I shouldn’t have been too surprised, though. While Kenner’s Star Wars line was the gold standard for playground envy and overall coolness for kids of my generation, Fisher Price’s foray into the early action figure era was marked by a chunky durability that far surpassed the daintier offerings of its competitors. Rare was the Darth Vader who retained his head after a Christmas morning in the grubby mitts of a five year old (and rarer still was the Micronaut capable of surviving five minutes outside its blister card), but FP’s non-violent, big-chinned macho 1970s Adventure People could take a direct strike from a lawnmower and emerge none the worse for the wear.
The first action figure I remember owning was the Adventure Person parachutist (who looked like Karl Malden in a crash helmet) on the far right of the above ad photo. He was eventually joined by a polyglot cast of a dozen 3 3/4″ heroes assembled from various toy lines. Together they would pile into the FP exploration boat that served as their spaceship and embark on adventures inspired by whatever cartoon, comic book, or Creature Double Feature offerings the Brothers Weiss had recently experienced.
One of our favorite scenarios (cribbed from Journey to the Seventh Planet and 12 to the Moon) involved a harrowing visit to a massive space station situated in either our bunkbeds or one of the living room bookcases.

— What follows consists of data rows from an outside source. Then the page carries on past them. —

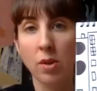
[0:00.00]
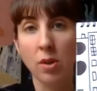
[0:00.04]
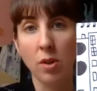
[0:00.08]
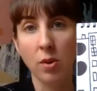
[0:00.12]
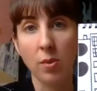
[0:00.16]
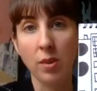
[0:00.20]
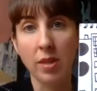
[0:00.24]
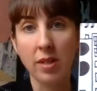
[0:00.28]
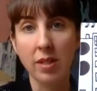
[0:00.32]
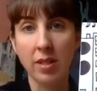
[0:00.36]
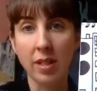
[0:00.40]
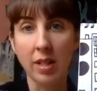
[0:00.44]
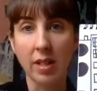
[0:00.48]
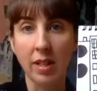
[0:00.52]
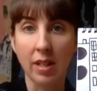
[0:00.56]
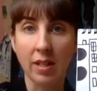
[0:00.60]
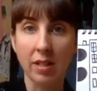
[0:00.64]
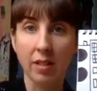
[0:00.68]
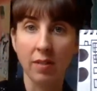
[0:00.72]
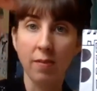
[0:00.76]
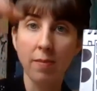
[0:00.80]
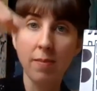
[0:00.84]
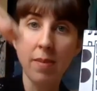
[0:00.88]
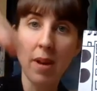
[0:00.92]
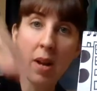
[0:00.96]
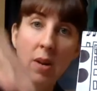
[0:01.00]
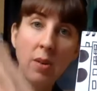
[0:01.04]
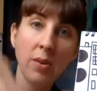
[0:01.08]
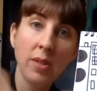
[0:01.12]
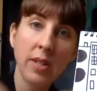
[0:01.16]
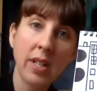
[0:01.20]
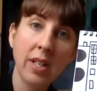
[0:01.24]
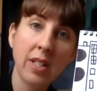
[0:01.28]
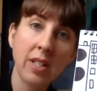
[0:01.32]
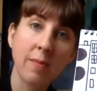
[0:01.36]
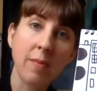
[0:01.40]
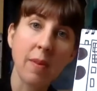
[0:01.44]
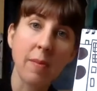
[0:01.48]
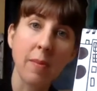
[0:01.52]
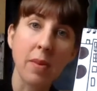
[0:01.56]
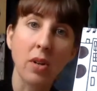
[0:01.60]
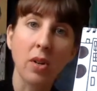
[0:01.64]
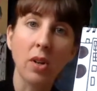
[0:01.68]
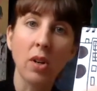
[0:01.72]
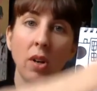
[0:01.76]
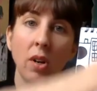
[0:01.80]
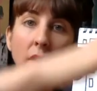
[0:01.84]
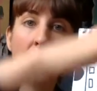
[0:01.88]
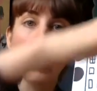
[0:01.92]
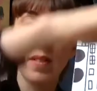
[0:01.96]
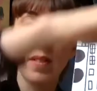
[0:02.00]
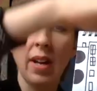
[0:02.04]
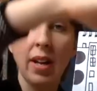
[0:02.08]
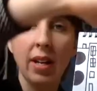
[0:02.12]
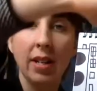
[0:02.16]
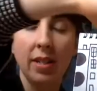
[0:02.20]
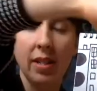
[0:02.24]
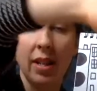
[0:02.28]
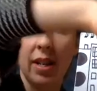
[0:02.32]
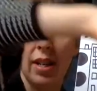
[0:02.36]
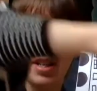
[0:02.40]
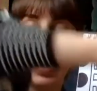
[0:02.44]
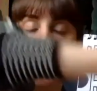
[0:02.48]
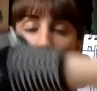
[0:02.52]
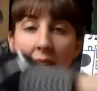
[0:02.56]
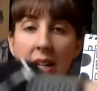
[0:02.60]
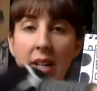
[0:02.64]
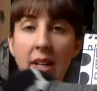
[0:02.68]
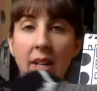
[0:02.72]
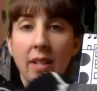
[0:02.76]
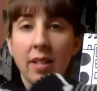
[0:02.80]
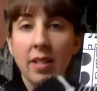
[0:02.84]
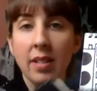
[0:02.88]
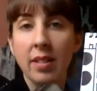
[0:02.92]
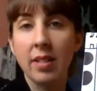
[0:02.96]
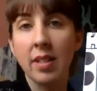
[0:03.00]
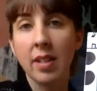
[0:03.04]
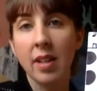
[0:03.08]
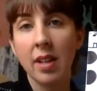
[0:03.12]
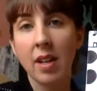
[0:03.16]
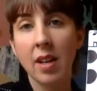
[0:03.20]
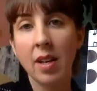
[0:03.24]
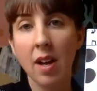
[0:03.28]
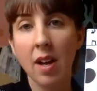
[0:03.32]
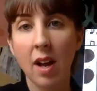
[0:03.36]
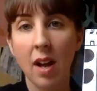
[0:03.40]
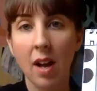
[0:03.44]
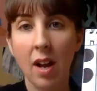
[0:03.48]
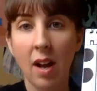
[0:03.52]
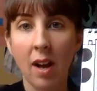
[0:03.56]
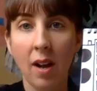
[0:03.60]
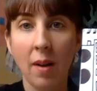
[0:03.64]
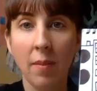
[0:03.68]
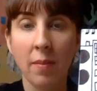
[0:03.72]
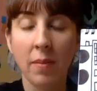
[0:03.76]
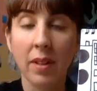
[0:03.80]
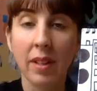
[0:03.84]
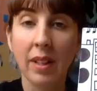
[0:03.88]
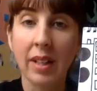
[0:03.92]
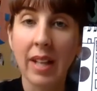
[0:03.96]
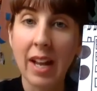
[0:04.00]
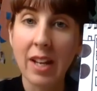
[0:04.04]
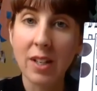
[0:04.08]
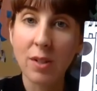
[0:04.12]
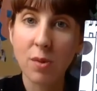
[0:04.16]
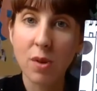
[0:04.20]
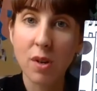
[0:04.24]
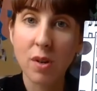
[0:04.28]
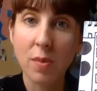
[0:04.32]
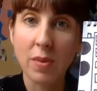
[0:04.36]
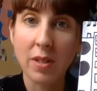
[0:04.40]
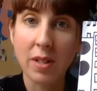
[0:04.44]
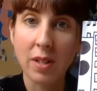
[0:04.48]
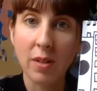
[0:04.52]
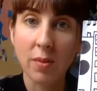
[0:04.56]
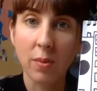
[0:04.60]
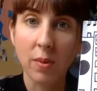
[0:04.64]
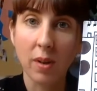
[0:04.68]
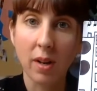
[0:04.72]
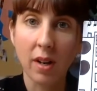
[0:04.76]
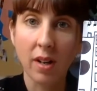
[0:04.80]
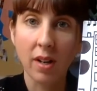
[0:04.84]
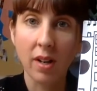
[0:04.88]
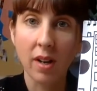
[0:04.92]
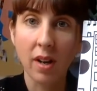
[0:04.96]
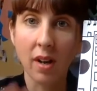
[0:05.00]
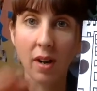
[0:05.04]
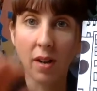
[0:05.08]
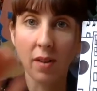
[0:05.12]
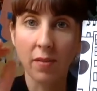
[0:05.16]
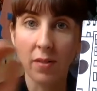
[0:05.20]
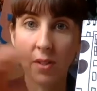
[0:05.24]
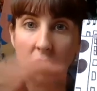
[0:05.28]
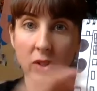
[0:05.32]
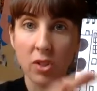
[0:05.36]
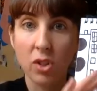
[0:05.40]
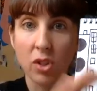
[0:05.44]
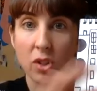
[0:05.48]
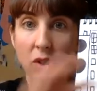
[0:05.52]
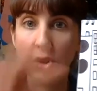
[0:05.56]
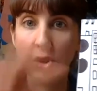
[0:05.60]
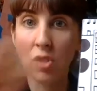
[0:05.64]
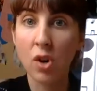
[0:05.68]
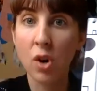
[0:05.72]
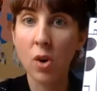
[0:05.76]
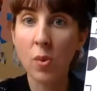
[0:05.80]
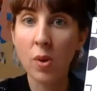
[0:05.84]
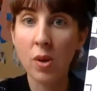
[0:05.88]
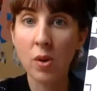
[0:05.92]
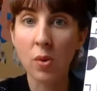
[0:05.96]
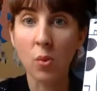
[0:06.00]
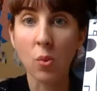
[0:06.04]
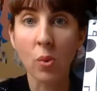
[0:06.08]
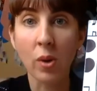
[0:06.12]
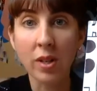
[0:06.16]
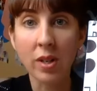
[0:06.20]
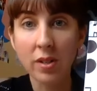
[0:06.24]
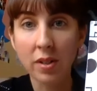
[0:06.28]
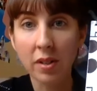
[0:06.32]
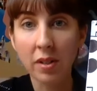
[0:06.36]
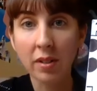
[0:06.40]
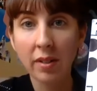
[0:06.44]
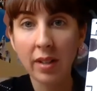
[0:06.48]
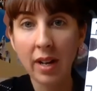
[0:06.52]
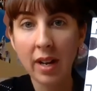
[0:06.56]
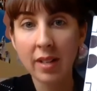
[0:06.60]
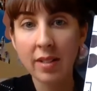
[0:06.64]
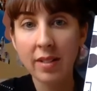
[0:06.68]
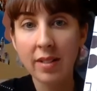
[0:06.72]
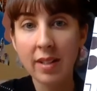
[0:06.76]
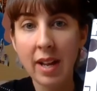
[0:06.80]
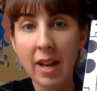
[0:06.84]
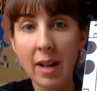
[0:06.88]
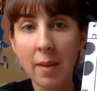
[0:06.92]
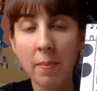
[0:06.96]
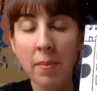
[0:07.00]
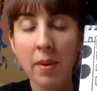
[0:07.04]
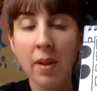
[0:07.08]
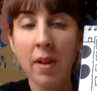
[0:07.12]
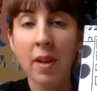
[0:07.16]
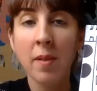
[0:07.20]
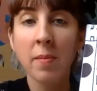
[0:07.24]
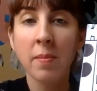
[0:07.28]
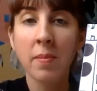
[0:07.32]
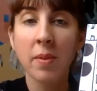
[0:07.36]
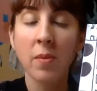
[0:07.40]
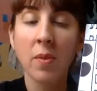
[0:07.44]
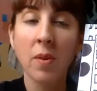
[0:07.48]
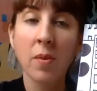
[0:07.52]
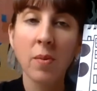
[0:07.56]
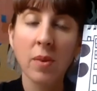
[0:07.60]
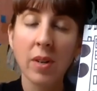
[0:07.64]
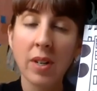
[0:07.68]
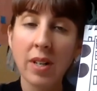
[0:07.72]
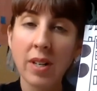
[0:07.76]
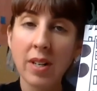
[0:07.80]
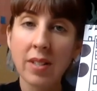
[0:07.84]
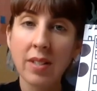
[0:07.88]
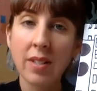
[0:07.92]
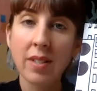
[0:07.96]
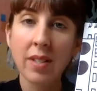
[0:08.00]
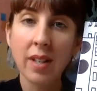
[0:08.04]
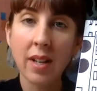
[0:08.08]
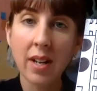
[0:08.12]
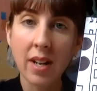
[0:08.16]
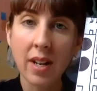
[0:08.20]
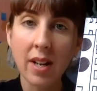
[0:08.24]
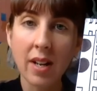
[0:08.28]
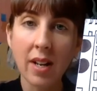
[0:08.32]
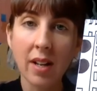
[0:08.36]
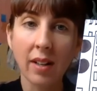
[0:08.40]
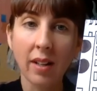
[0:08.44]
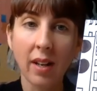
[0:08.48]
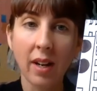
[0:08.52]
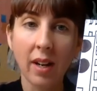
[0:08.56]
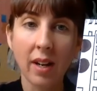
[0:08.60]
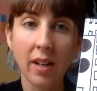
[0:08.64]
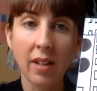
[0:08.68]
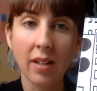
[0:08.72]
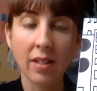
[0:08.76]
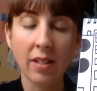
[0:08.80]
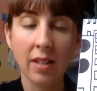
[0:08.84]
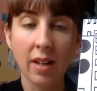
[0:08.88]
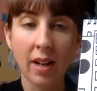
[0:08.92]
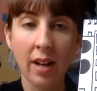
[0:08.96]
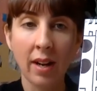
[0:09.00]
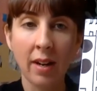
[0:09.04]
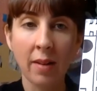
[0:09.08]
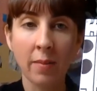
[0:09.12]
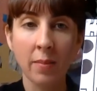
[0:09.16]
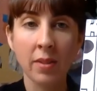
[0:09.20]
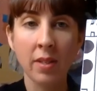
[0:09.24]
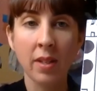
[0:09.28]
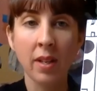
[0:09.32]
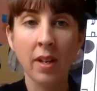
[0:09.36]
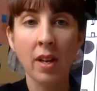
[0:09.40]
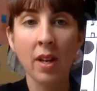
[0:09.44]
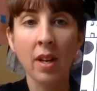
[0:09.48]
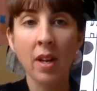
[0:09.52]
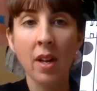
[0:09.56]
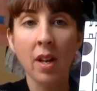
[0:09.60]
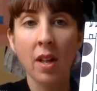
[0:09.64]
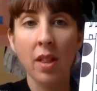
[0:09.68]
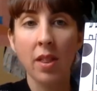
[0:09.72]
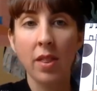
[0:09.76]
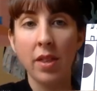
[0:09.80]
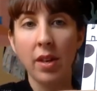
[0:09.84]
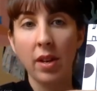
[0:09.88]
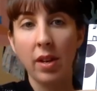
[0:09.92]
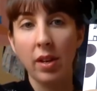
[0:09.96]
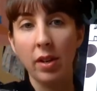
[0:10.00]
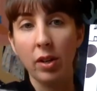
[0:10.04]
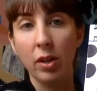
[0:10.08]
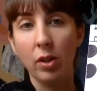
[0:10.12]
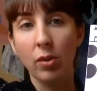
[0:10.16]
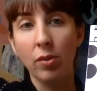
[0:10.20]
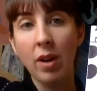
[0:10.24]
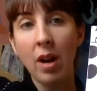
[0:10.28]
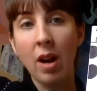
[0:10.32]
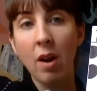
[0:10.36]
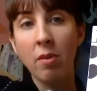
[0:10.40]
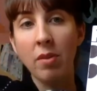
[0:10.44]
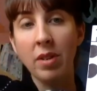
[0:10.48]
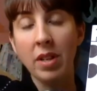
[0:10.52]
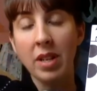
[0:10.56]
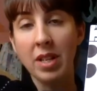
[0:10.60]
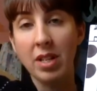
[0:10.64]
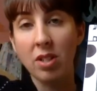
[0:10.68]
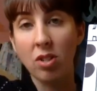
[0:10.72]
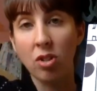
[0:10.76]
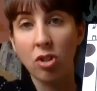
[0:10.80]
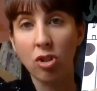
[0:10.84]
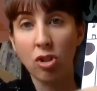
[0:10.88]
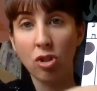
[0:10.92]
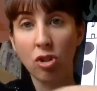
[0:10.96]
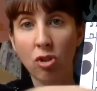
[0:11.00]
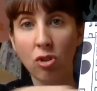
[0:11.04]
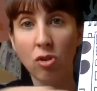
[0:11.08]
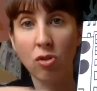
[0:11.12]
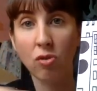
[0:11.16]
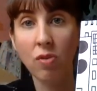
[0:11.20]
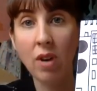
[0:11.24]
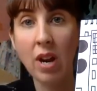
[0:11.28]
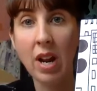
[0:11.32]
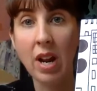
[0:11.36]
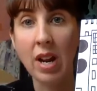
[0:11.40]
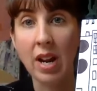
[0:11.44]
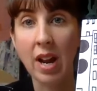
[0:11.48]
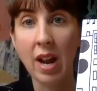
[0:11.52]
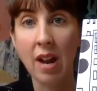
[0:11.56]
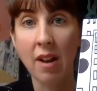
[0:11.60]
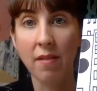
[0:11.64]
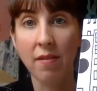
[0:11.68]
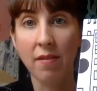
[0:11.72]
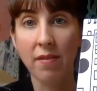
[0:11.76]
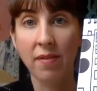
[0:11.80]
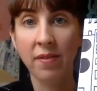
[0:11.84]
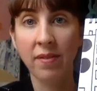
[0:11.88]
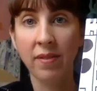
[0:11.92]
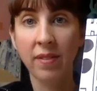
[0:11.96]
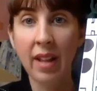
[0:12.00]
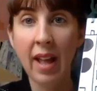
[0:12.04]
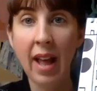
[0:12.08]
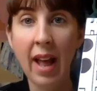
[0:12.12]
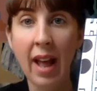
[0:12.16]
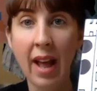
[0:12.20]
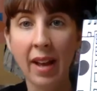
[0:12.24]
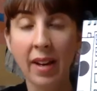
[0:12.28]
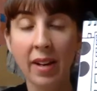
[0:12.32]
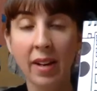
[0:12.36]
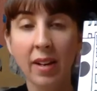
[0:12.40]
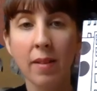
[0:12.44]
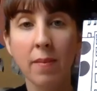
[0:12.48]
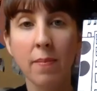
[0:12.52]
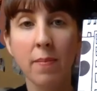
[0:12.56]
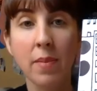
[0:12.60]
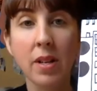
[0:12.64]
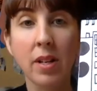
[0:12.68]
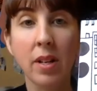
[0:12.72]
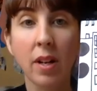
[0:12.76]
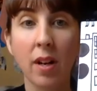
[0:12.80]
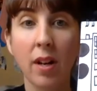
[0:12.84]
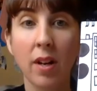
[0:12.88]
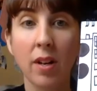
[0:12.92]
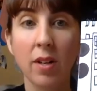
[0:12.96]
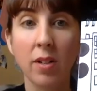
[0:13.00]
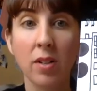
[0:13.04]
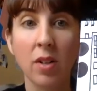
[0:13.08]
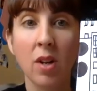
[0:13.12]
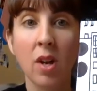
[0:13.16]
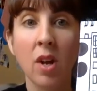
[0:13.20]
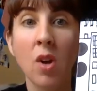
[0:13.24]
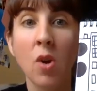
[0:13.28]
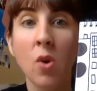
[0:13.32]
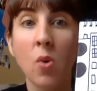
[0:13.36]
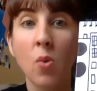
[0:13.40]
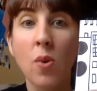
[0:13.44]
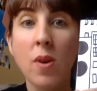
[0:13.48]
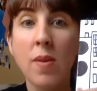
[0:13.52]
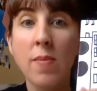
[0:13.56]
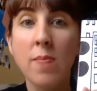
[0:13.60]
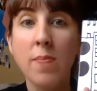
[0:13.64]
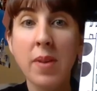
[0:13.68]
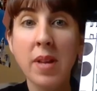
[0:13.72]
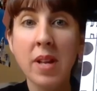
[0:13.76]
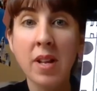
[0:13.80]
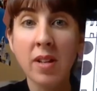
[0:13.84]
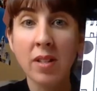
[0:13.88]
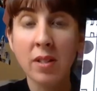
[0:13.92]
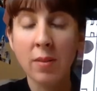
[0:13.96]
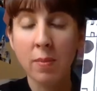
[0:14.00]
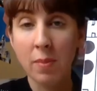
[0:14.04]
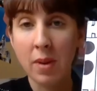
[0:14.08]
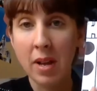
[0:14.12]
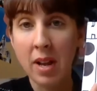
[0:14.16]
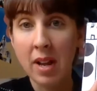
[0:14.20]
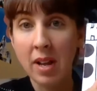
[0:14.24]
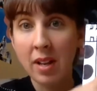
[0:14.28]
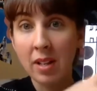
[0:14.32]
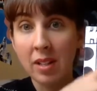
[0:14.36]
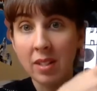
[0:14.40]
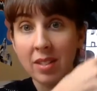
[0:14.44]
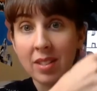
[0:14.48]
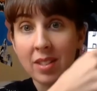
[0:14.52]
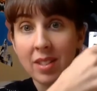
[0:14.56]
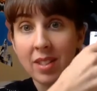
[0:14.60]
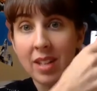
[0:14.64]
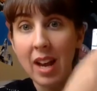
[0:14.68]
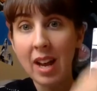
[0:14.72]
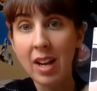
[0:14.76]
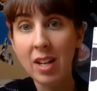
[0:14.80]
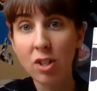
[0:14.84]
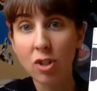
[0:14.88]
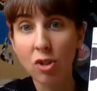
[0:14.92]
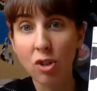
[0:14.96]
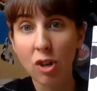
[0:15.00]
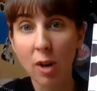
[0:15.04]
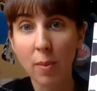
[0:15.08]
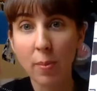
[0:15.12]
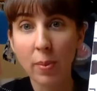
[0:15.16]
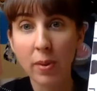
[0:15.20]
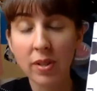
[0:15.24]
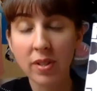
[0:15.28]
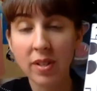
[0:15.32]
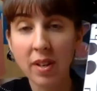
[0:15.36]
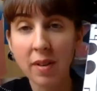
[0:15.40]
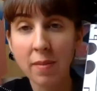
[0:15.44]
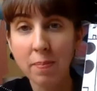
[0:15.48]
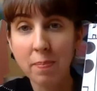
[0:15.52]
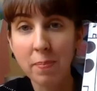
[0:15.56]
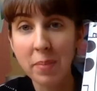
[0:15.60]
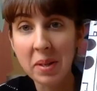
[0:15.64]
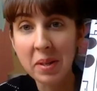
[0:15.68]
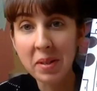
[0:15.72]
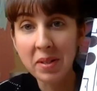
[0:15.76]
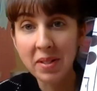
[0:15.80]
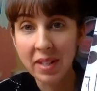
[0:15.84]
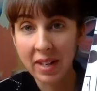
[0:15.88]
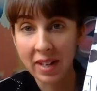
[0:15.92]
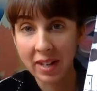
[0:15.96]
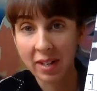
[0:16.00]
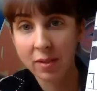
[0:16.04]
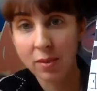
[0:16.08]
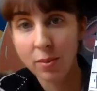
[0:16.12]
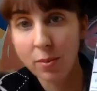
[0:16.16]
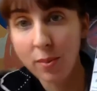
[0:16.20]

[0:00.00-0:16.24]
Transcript: we see lots of mountains and maybe curved lines like this. Last week we did one of a snowy winter landscape, but when we're in a city, a lot of the times the ground is straight and flat because we build big skyscrapers and buildings,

There the hapless heroes would meet up with grisly, Roger Cormanesque demises in order of their popularity. The mustard-clad Commodore Decker from Star Trek: The Motion Picture was always the first to fall before the gauntlet of acid baths, spinning blades, and man-eating blanket blobs.
Some dudes just can’t catch a break, either in Trek canon or the cruel imaginations of grade school boys.
Recommended listening: Fred Weinberg – A Child’s Life (from Electronic Toys Vol. 2, 2000)
You know what else played a huge part in the 1970s childhood experience? Moog music, which never sounded so unsettlingly sterile as when it was applied to the cause of jovial whimsy.